**WHAT YOU NEED TO DO:** Copy out each line of the data holding "Silent".

# # # # #

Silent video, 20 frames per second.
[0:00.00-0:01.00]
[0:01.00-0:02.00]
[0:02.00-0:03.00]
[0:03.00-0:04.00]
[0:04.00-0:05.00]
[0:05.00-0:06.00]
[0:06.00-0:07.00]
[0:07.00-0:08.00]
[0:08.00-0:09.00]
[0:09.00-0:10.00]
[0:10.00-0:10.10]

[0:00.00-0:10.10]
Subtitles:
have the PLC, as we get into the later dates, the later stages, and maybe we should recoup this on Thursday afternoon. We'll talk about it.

# # # # #

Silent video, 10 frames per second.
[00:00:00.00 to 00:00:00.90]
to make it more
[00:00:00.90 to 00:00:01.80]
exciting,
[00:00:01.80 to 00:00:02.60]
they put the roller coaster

# # # # #

**TASK RESPONSE:**
Silent video, 20 frames per second.
Silent video, 10 frames per second.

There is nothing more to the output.